Five years ago, Gardner came up with a solution to this “application fever,” as she describes, and all the inefficiencies, and founded SurgWise Consulting, where she serves as president and CEO.

"We help provide assessments to help screen competencies and attributes that people care about," Gardner says. "(Those) are really hard to assess, but really differentiate people who really thrive in training in their careers and people who don't."

Aimee Gardner is the CEO and president of Houston-based SurgWise. Photo via surgwise.com

These are the non-technical skills, like the professionalism, interpersonal skills, and communication. While SurgWise began as a service-oriented consulting company, the company is now ready to tap technology to expand upon its solution. The work started out of Houston Methodist, and SurgWise is still working with surgery teams there. She says they've accumulated tons of data that can be leveraged and streamlined.

"We're now pivoting from a very intimate client approach to a more scalable offering. Every year we assess essentially around 80 percent of all the people applying to be future surgeons — those in pediatric surgery, vascular surgery, and more,” Gardner says. “We’ve used kind of the last five years of data and experiences to create a more scalable, easy-to-integrate, and off-the-shelf solution.”

Gardner says her solution is critical for providing more equity in the hiring process.

“One of our goals was to create more equitable opportunities and platforms to assess folks because many of the traditional tools and processes that most people use in this space have lots of opportunity for bias and a high potential for disadvantaging individuals from underrepresented groups," she says. "For example, letters of recommendation are often a very insider status. If you went to some Ivy League or your parents were in health care and they know someone, you have that step up from a networking and socioeconomic status standpoint."

Personal statements and test scores are also inequitable, because they tend to be better submissions if people have money for coaching.

SurgWise hopes to lower the number of programs future surgeons apply to too to further streamline the process. She hopes to do this through an app and web tool that can matchmake people to the right program.

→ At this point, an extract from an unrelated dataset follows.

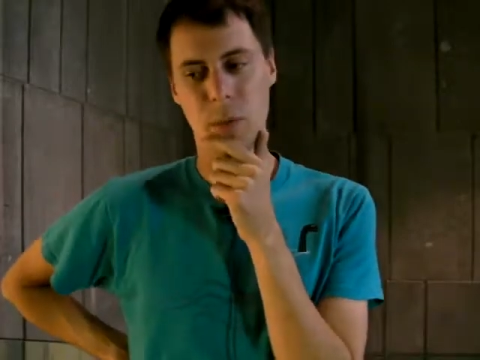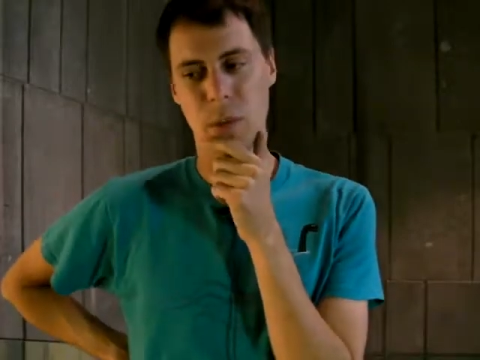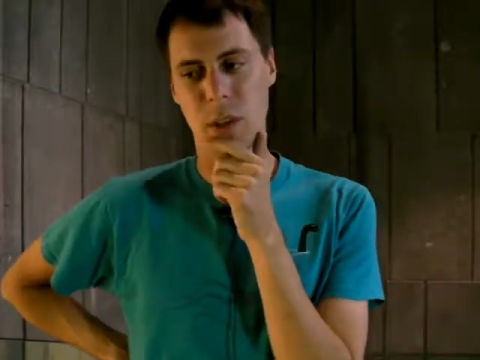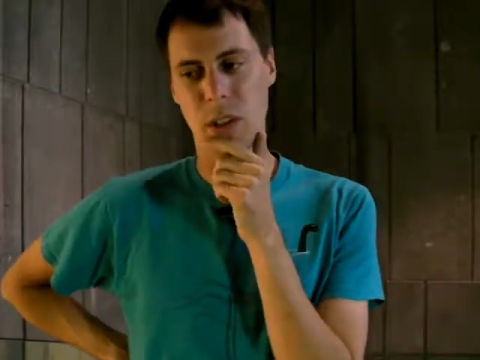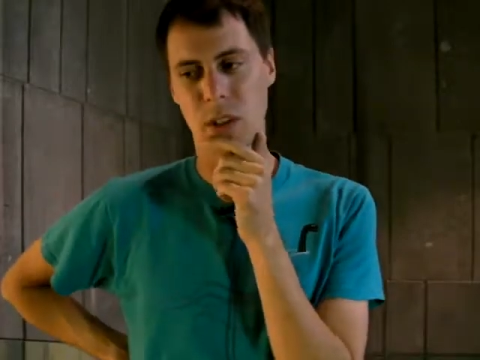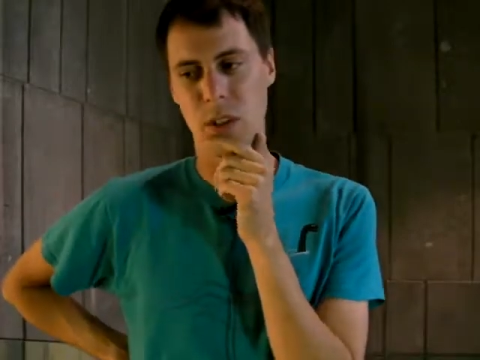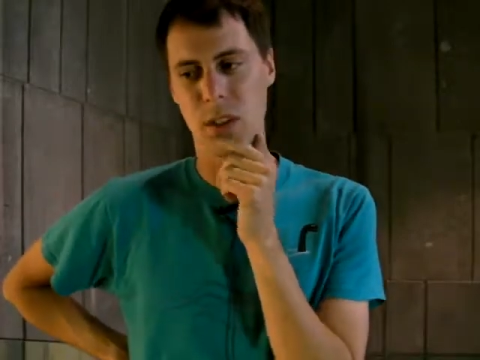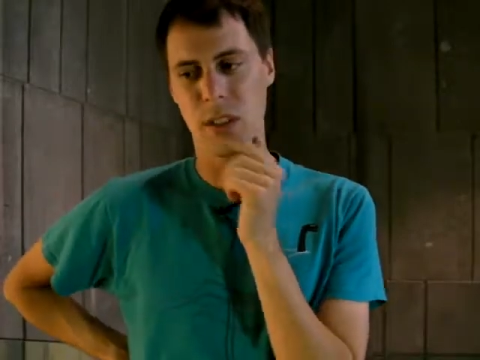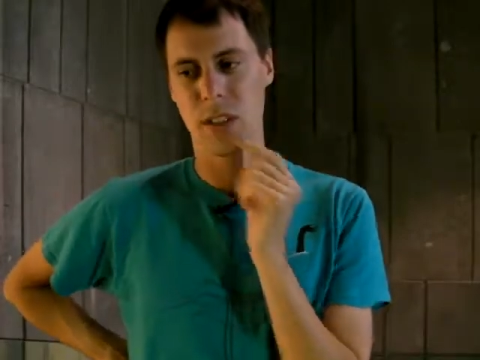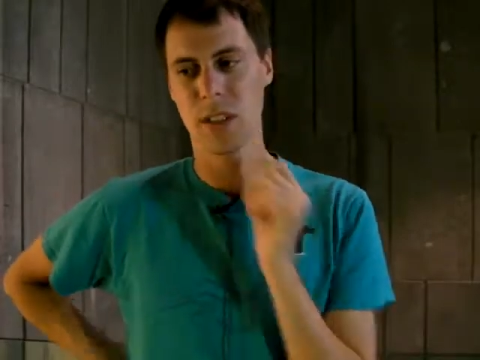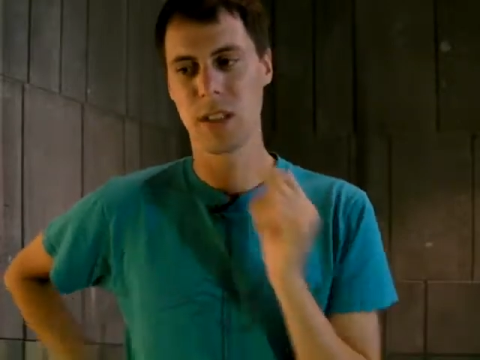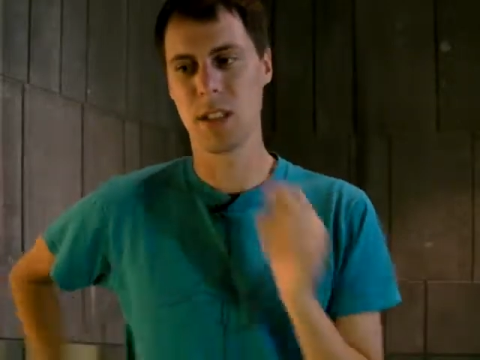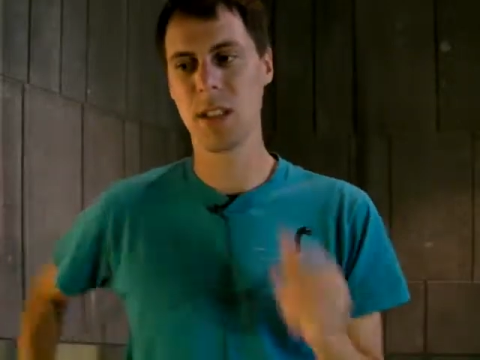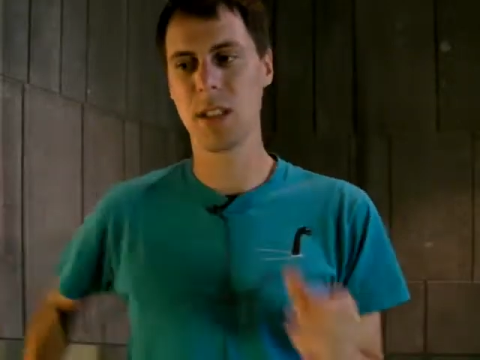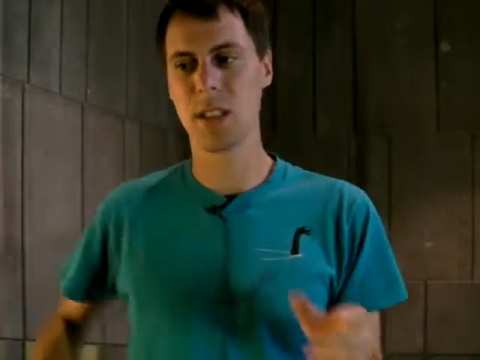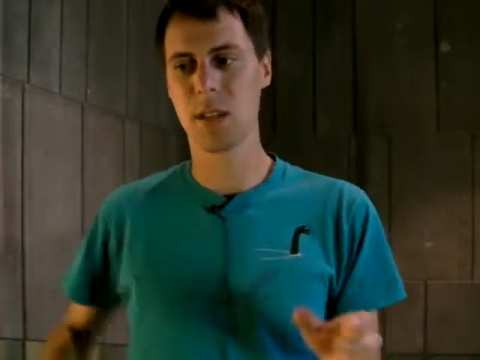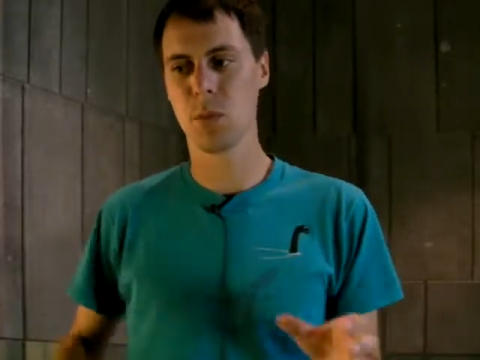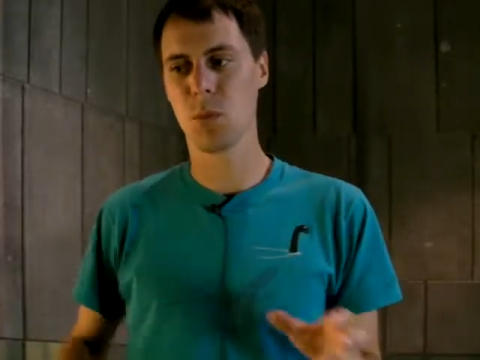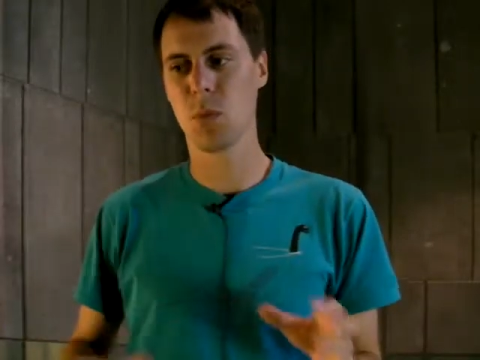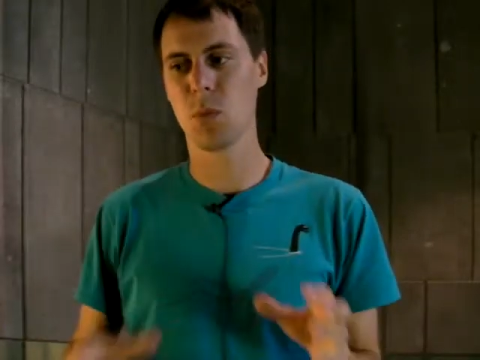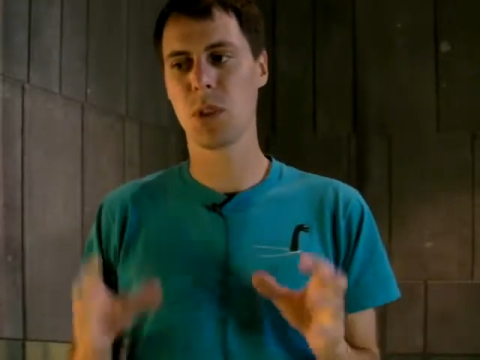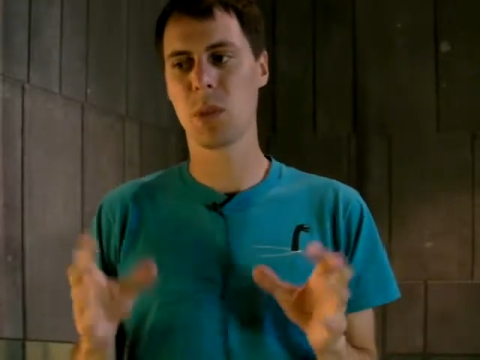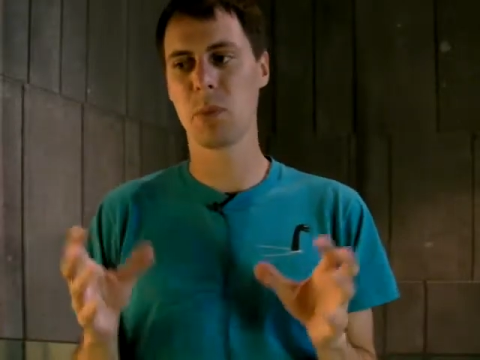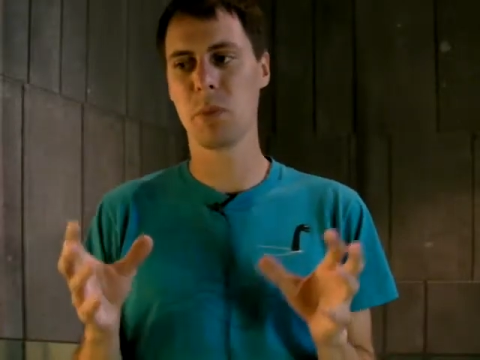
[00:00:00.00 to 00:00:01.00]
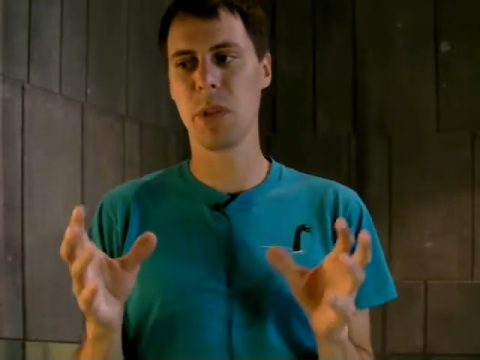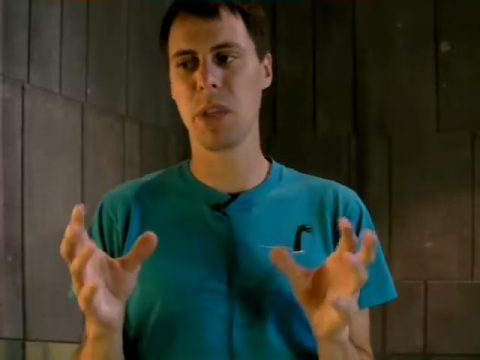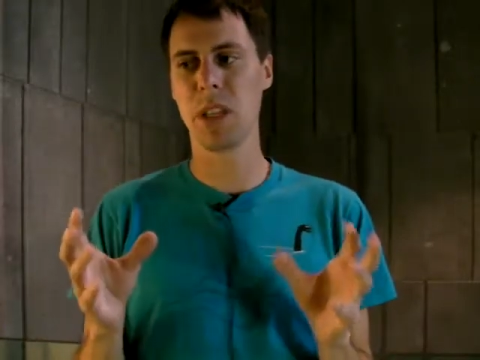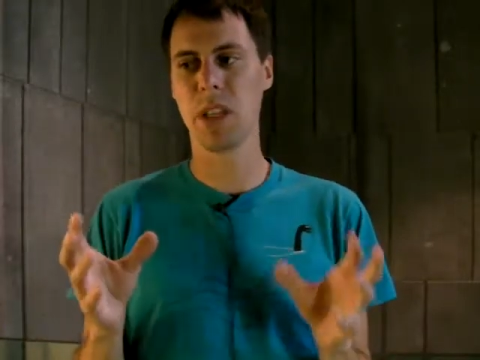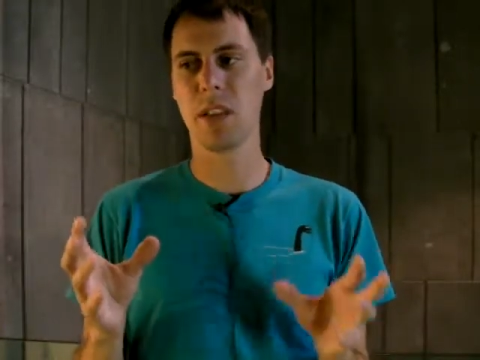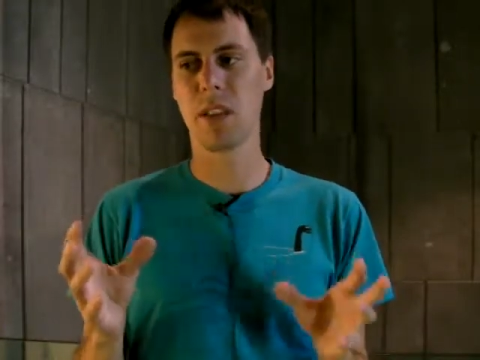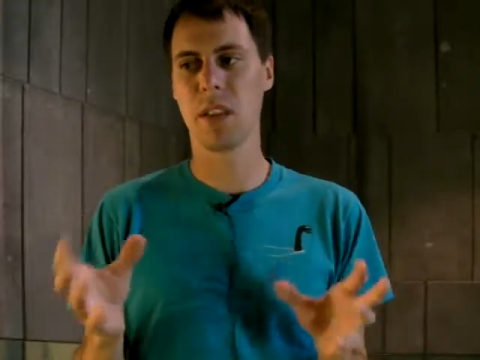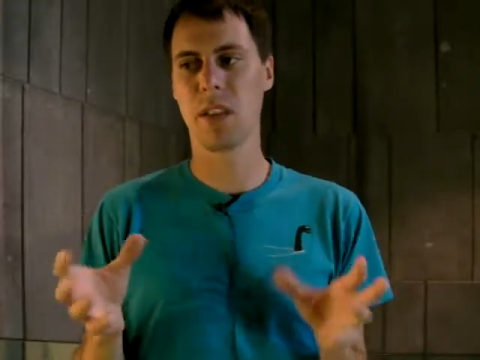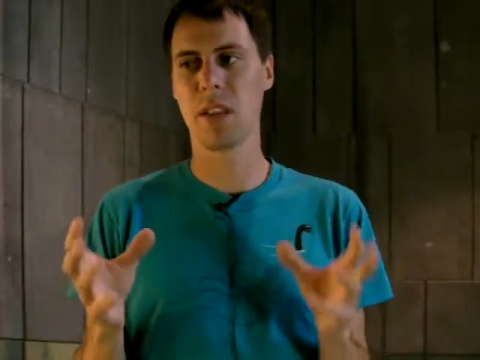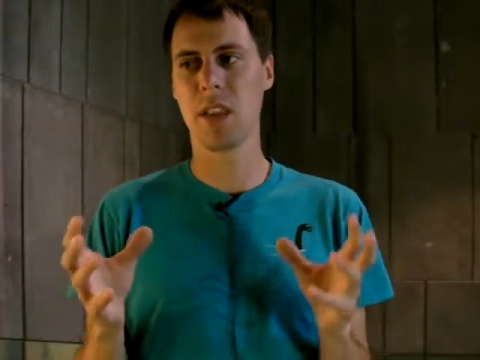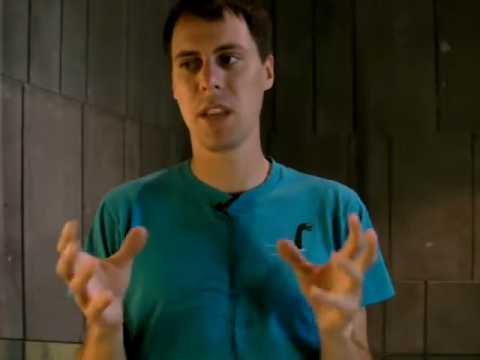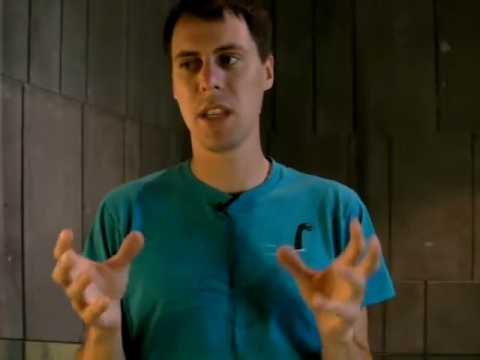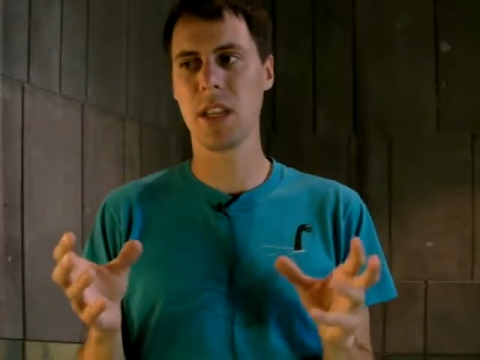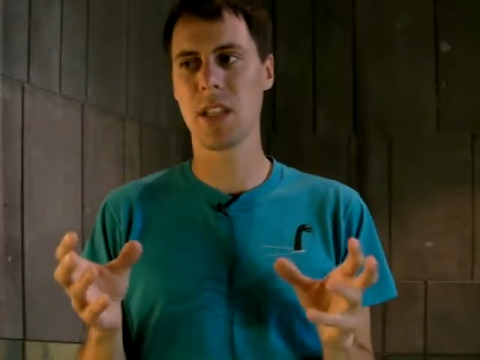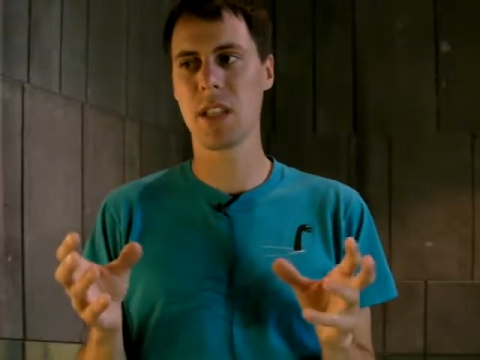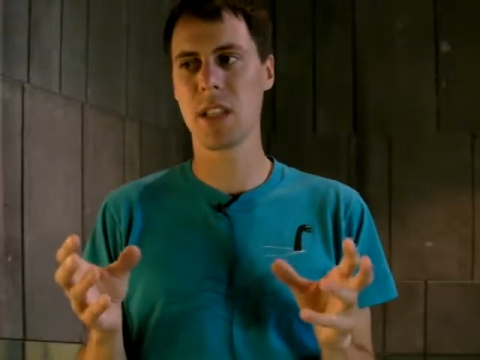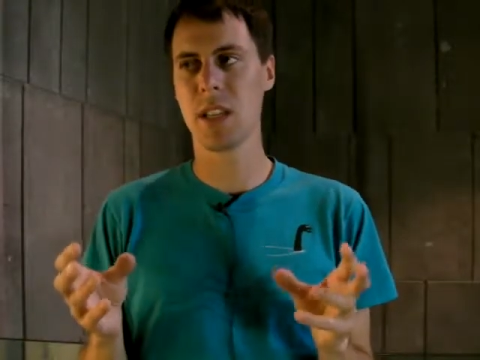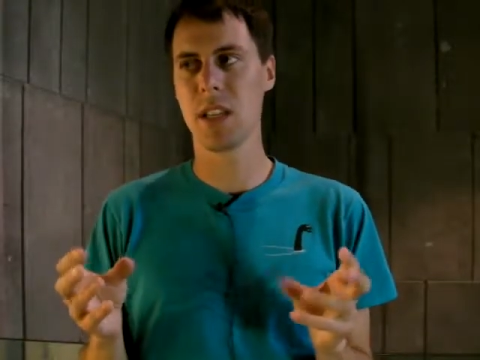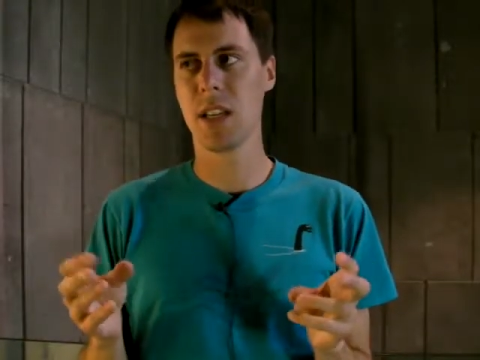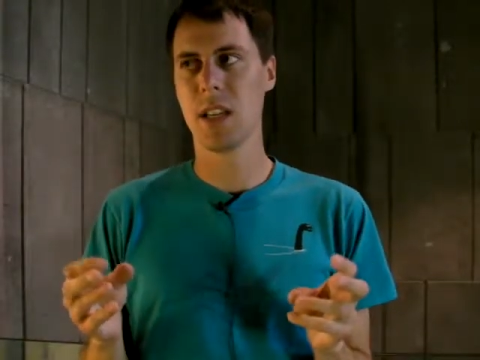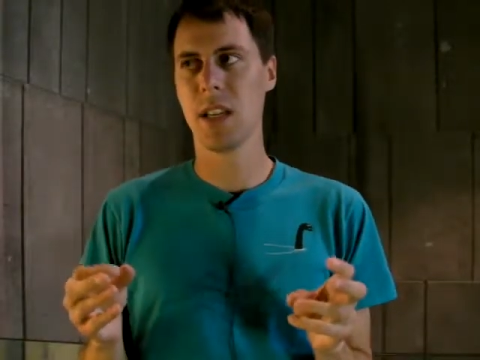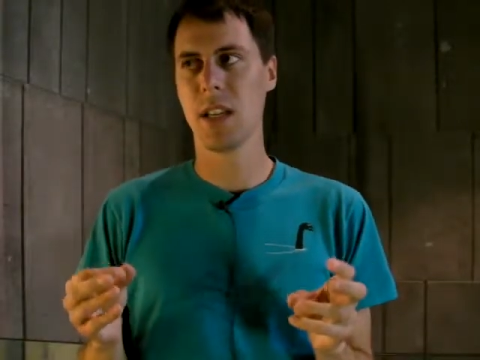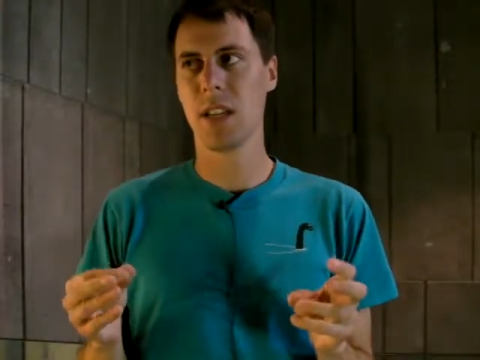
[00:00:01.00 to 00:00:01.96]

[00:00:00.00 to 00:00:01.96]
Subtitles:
because these would be things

“Our ultimate goal is to create a platform for applicants to obtain a lot more information about the various places to which they apply to empower them to make more informed decisions, so that they don't have to apply to a hundred places," Gardner says. "We want to essentially create a match-style app that allows them to input some data and tell us 'here's what I'm looking for here are my career goals and any preferences I have.'”

While that tool is down the road, Gardner says SurgWise is full speed ahead toward launching the data-driven hiring platform. The bootstrapped company hopes to raise early venture funding this summer in order to hire and grow its team.

“As we continue to consider this app that I talked about and some of the other opportunities to scale to other specialties we're gonna start looking for a series A funding later this summer.”